======== Available records

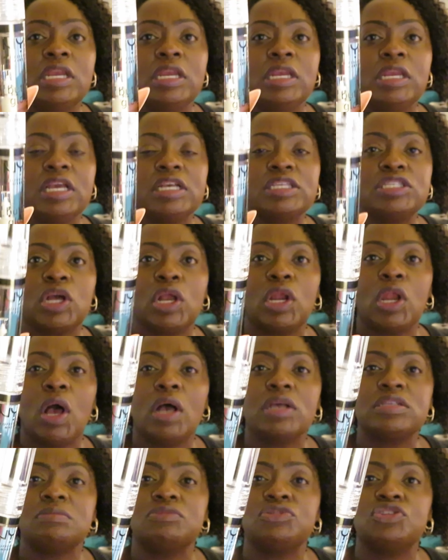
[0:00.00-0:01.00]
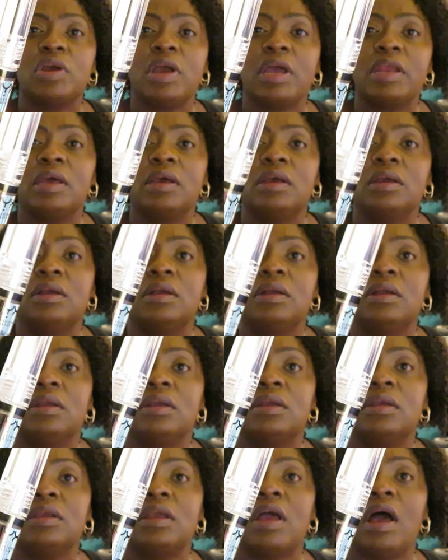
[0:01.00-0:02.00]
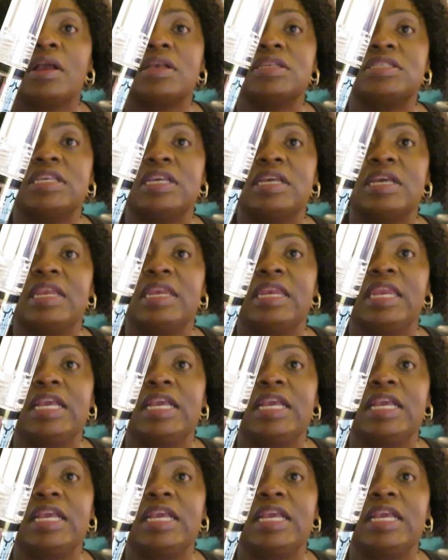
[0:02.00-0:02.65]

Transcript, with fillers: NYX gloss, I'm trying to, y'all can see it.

================
======== Available records

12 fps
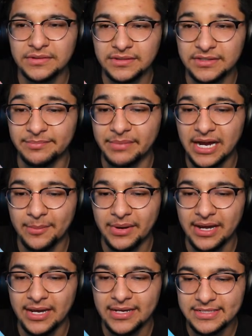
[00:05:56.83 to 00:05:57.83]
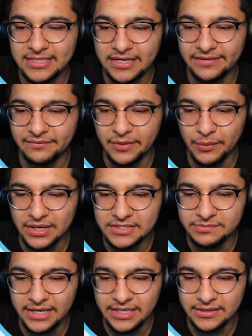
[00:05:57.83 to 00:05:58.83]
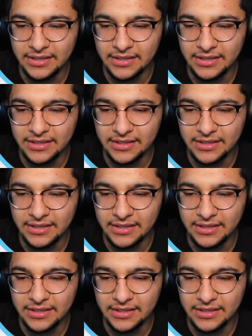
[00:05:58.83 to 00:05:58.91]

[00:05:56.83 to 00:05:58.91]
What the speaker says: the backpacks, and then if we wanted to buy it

================

◆ Task brief:
In the records above, everything from the line with "[0:01.00-0:02.00]" down to the line with "Transcript, with fillers: NYX" must be duplicated exactly, both lines kept. Leave no pictures in.

◆ Response to the task:
[0:01.00-0:02.00]
[0:02.00-0:02.65]

Transcript, with fillers: NYX gloss, I'm trying to, y'all can see it.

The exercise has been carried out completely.